Task to carry out. Only the pictures are dropped. Restate each line below word for word.

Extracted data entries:
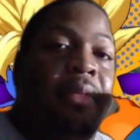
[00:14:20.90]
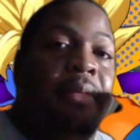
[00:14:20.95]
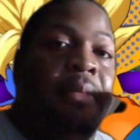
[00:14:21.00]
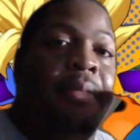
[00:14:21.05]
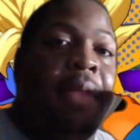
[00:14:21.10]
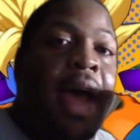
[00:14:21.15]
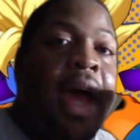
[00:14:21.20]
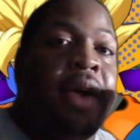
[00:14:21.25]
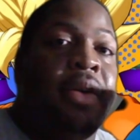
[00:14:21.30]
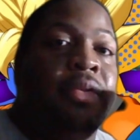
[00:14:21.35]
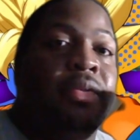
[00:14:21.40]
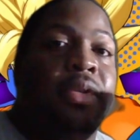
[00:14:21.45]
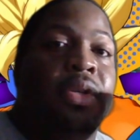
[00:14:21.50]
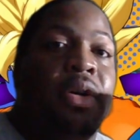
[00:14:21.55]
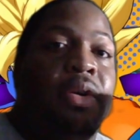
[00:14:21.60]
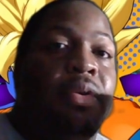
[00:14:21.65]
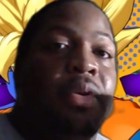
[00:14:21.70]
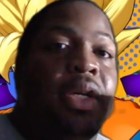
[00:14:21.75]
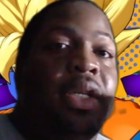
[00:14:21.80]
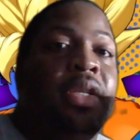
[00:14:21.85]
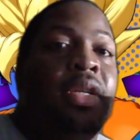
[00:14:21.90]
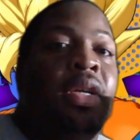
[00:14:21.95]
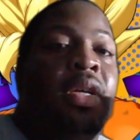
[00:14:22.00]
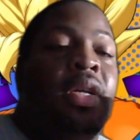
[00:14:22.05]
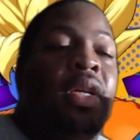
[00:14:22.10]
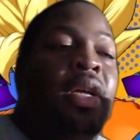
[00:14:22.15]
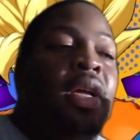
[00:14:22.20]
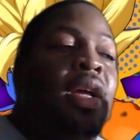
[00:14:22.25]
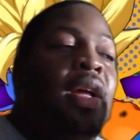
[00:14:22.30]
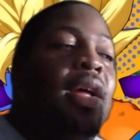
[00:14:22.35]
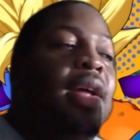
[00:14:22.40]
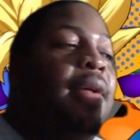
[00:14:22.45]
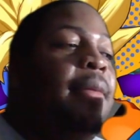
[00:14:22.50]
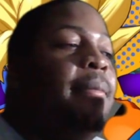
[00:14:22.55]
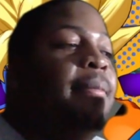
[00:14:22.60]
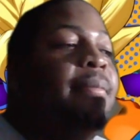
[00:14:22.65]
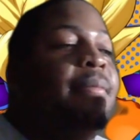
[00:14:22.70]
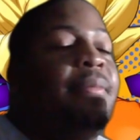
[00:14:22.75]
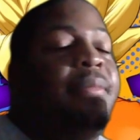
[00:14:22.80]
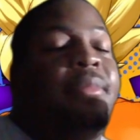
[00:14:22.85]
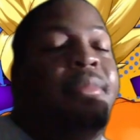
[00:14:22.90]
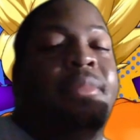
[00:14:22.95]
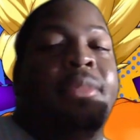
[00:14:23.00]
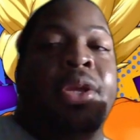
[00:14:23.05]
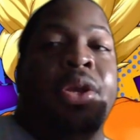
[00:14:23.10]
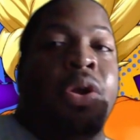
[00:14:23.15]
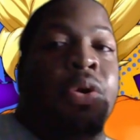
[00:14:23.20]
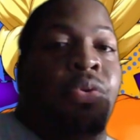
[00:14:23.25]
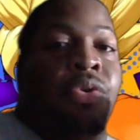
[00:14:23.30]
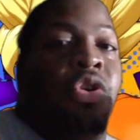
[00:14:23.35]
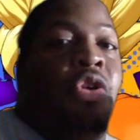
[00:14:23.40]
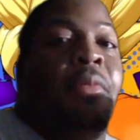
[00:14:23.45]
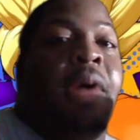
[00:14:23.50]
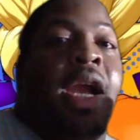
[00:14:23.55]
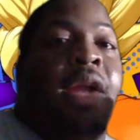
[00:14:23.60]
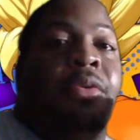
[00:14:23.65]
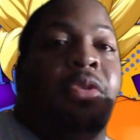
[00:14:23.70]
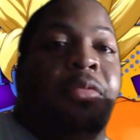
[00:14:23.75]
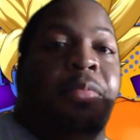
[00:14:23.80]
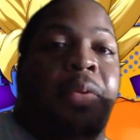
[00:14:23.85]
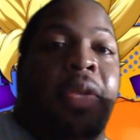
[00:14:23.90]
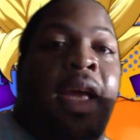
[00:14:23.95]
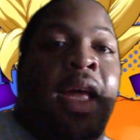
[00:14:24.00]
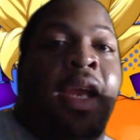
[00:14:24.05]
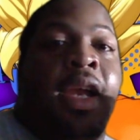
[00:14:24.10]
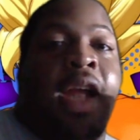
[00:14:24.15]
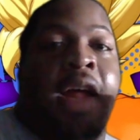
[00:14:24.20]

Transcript: battle going, you know, nobody was playing it.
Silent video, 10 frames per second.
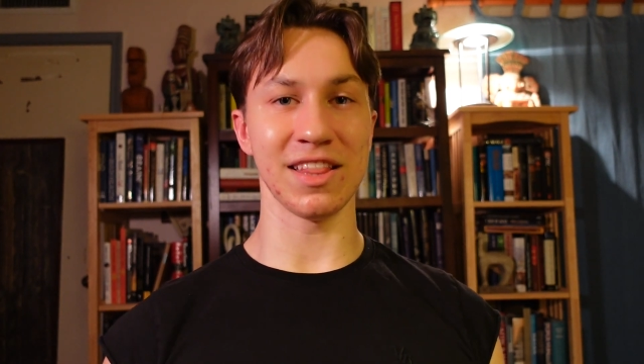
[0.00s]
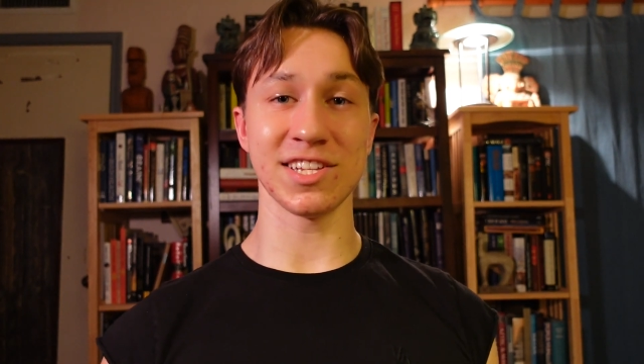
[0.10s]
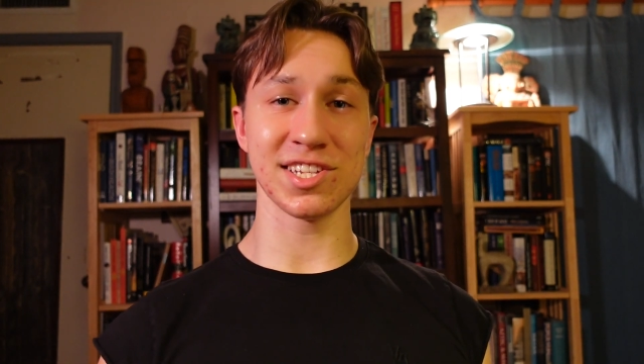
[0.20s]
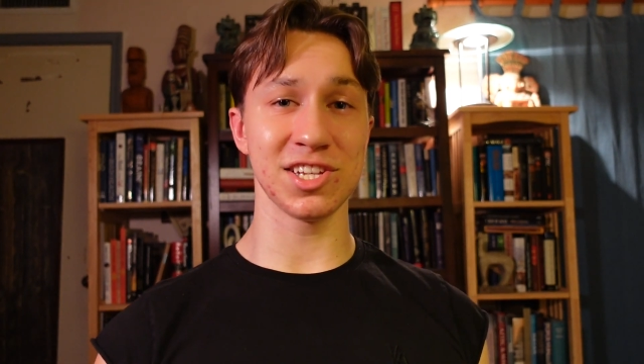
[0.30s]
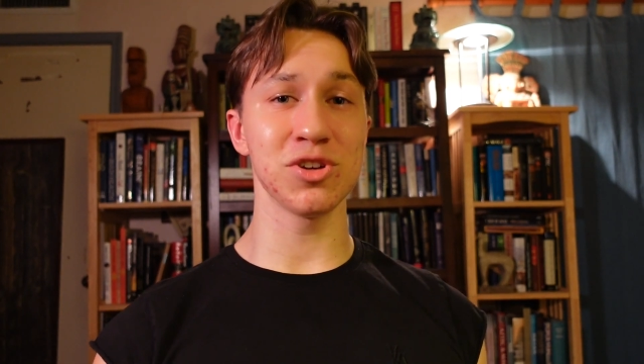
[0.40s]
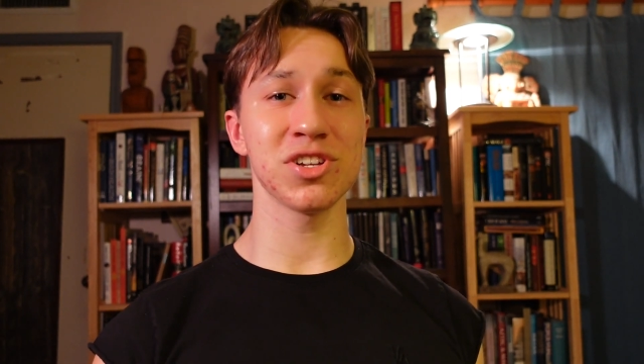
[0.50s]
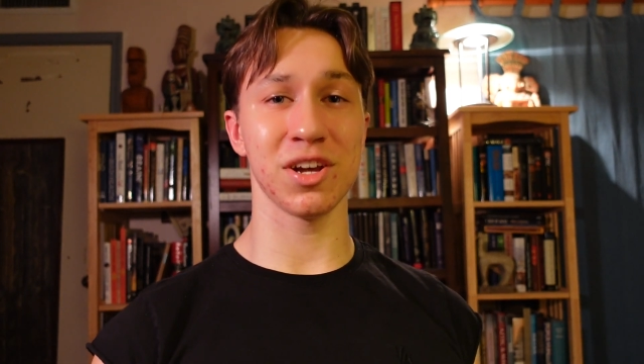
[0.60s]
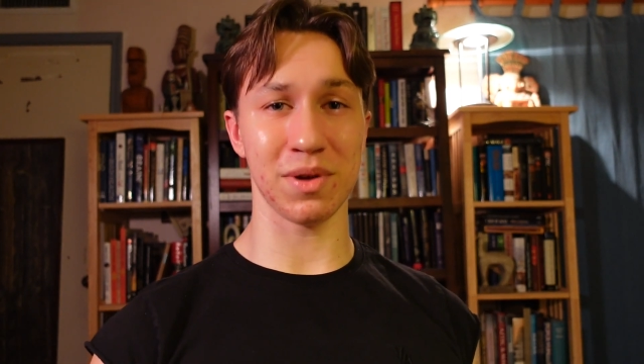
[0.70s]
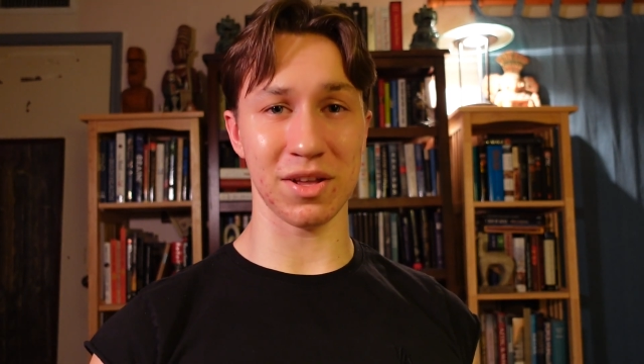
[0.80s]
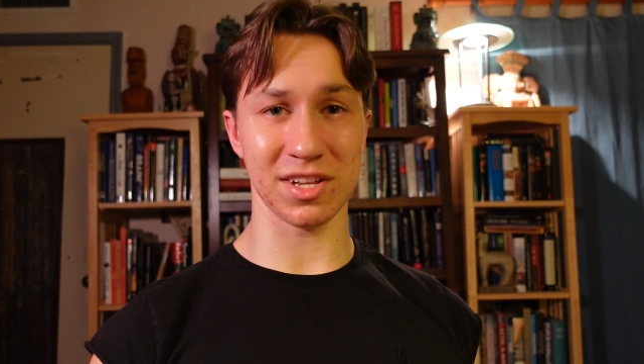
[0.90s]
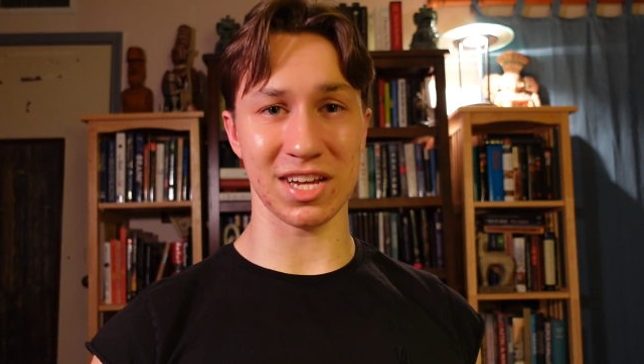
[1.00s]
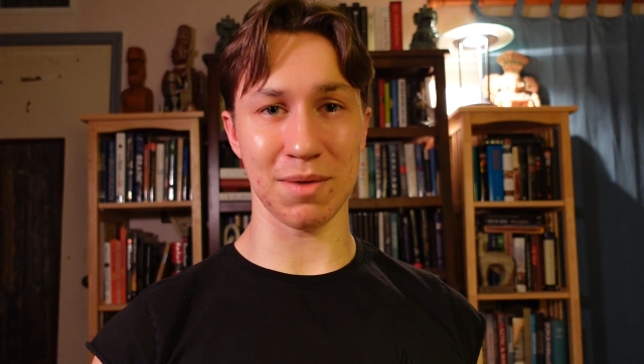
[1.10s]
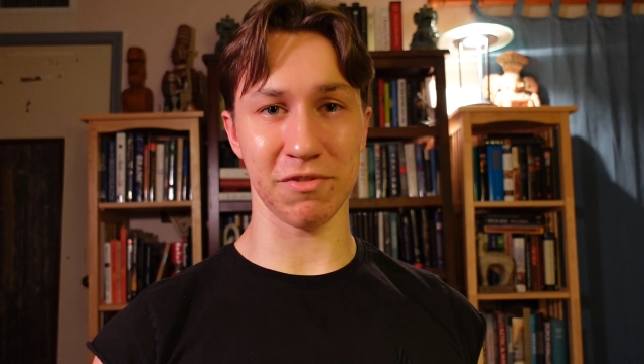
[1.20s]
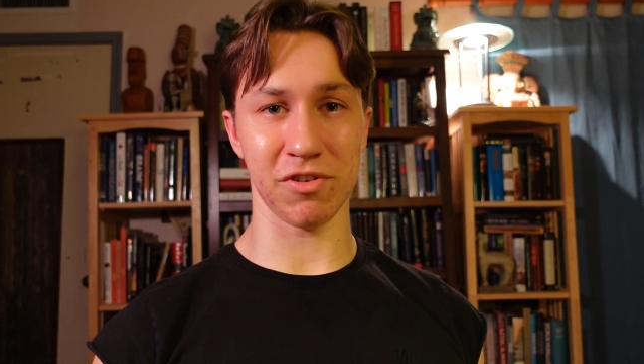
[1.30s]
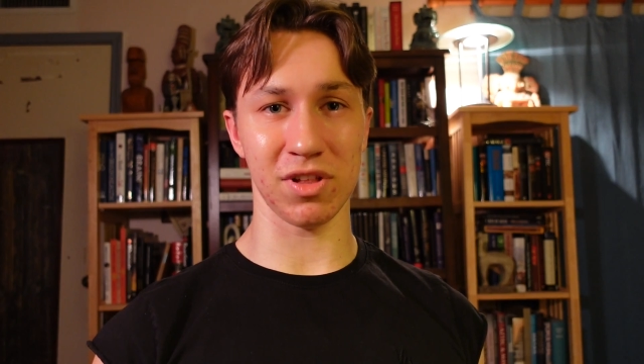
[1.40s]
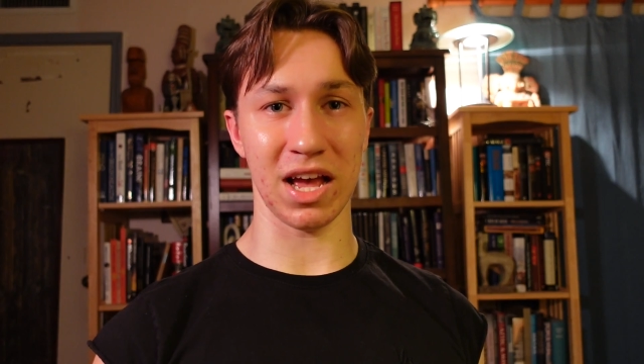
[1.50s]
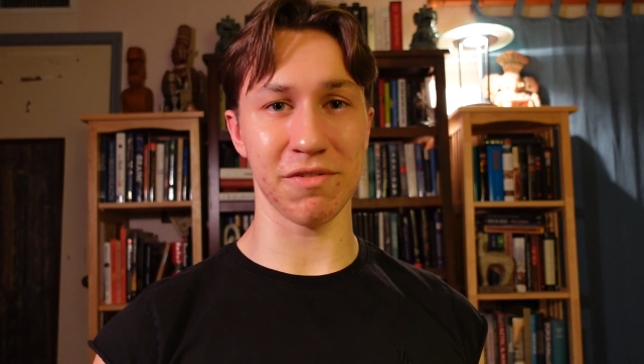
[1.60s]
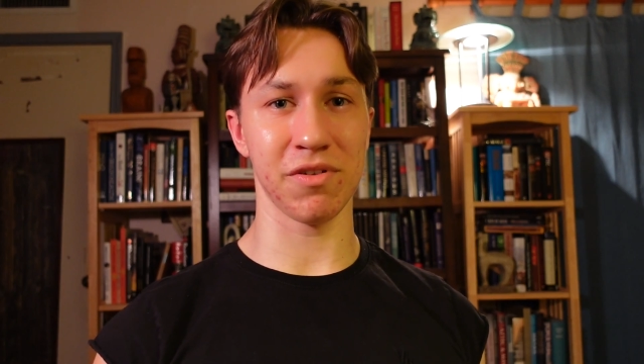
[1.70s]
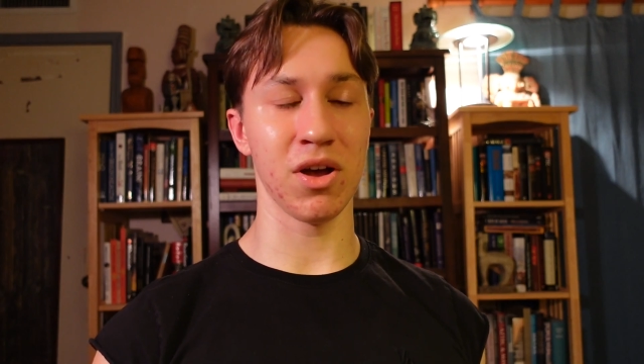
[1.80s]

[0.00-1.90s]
And this is usually around the time of her life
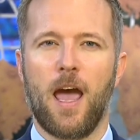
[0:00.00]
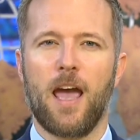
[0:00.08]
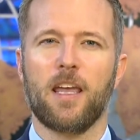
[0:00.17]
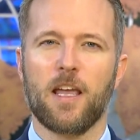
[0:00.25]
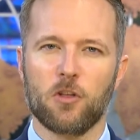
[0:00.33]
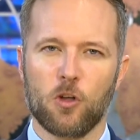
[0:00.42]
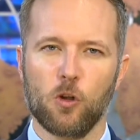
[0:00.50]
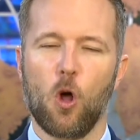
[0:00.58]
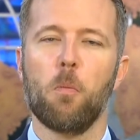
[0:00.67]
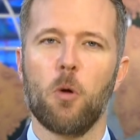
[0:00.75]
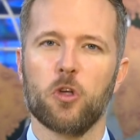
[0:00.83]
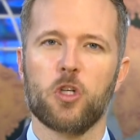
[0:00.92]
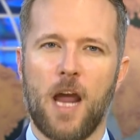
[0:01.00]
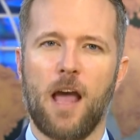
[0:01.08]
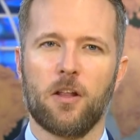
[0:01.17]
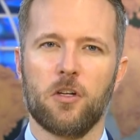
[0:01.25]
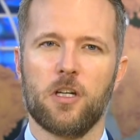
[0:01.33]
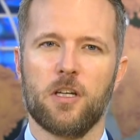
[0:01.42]
against global
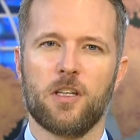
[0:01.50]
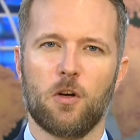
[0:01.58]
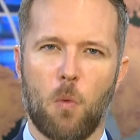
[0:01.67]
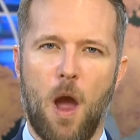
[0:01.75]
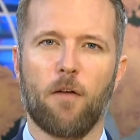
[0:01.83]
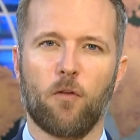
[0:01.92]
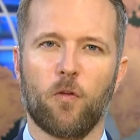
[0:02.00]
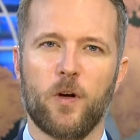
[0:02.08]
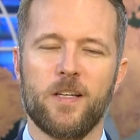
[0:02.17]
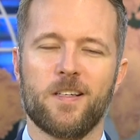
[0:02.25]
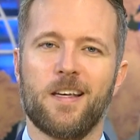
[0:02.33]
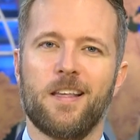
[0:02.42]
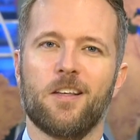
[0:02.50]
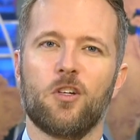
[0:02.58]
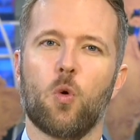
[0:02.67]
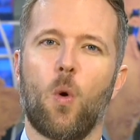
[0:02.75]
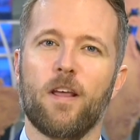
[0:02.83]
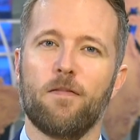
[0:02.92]
challenges and rivalries in the
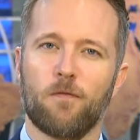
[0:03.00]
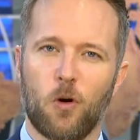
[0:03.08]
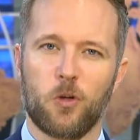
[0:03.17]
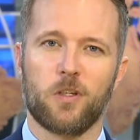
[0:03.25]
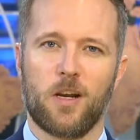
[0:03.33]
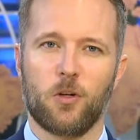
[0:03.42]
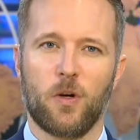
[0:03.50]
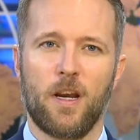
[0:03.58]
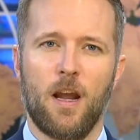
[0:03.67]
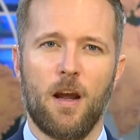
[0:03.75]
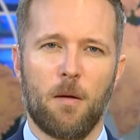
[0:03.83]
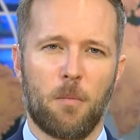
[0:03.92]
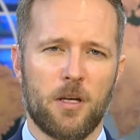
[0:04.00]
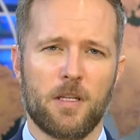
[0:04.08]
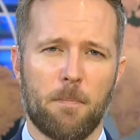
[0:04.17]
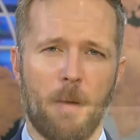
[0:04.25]
21st century. President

Output below.
[00:14:20.90]
[00:14:20.95]
[00:14:21.00]
[00:14:21.05]
[00:14:21.10]
[00:14:21.15]
[00:14:21.20]
[00:14:21.25]
[00:14:21.30]
[00:14:21.35]
[00:14:21.40]
[00:14:21.45]
[00:14:21.50]
[00:14:21.55]
[00:14:21.60]
[00:14:21.65]
[00:14:21.70]
[00:14:21.75]
[00:14:21.80]
[00:14:21.85]
[00:14:21.90]
[00:14:21.95]
[00:14:22.00]
[00:14:22.05]
[00:14:22.10]
[00:14:22.15]
[00:14:22.20]
[00:14:22.25]
[00:14:22.30]
[00:14:22.35]
[00:14:22.40]
[00:14:22.45]
[00:14:22.50]
[00:14:22.55]
[00:14:22.60]
[00:14:22.65]
[00:14:22.70]
[00:14:22.75]
[00:14:22.80]
[00:14:22.85]
[00:14:22.90]
[00:14:22.95]
[00:14:23.00]
[00:14:23.05]
[00:14:23.10]
[00:14:23.15]
[00:14:23.20]
[00:14:23.25]
[00:14:23.30]
[00:14:23.35]
[00:14:23.40]
[00:14:23.45]
[00:14:23.50]
[00:14:23.55]
[00:14:23.60]
[00:14:23.65]
[00:14:23.70]
[00:14:23.75]
[00:14:23.80]
[00:14:23.85]
[00:14:23.90]
[00:14:23.95]
[00:14:24.00]
[00:14:24.05]
[00:14:24.10]
[00:14:24.15]
[00:14:24.20]

Transcript: battle going, you know, nobody was playing it.
Silent video, 10 frames per second.
[0.00s]
[0.10s]
[0.20s]
[0.30s]
[0.40s]
[0.50s]
[0.60s]
[0.70s]
[0.80s]
[0.90s]
[1.00s]
[1.10s]
[1.20s]
[1.30s]
[1.40s]
[1.50s]
[1.60s]
[1.70s]
[1.80s]

[0.00-1.90s]
And this is usually around the time of her life
[0:00.00]
[0:00.08]
[0:00.17]
[0:00.25]
[0:00.33]
[0:00.42]
[0:00.50]
[0:00.58]
[0:00.67]
[0:00.75]
[0:00.83]
[0:00.92]
[0:01.00]
[0:01.08]
[0:01.17]
[0:01.25]
[0:01.33]
[0:01.42]
against global
[0:01.50]
[0:01.58]
[0:01.67]
[0:01.75]
[0:01.83]
[0:01.92]
[0:02.00]
[0:02.08]
[0:02.17]
[0:02.25]
[0:02.33]
[0:02.42]
[0:02.50]
[0:02.58]
[0:02.67]
[0:02.75]
[0:02.83]
[0:02.92]
challenges and rivalries in the
[0:03.00]
[0:03.08]
[0:03.17]
[0:03.25]
[0:03.33]
[0:03.42]
[0:03.50]
[0:03.58]
[0:03.67]
[0:03.75]
[0:03.83]
[0:03.92]
[0:04.00]
[0:04.08]
[0:04.17]
[0:04.25]
21st century. President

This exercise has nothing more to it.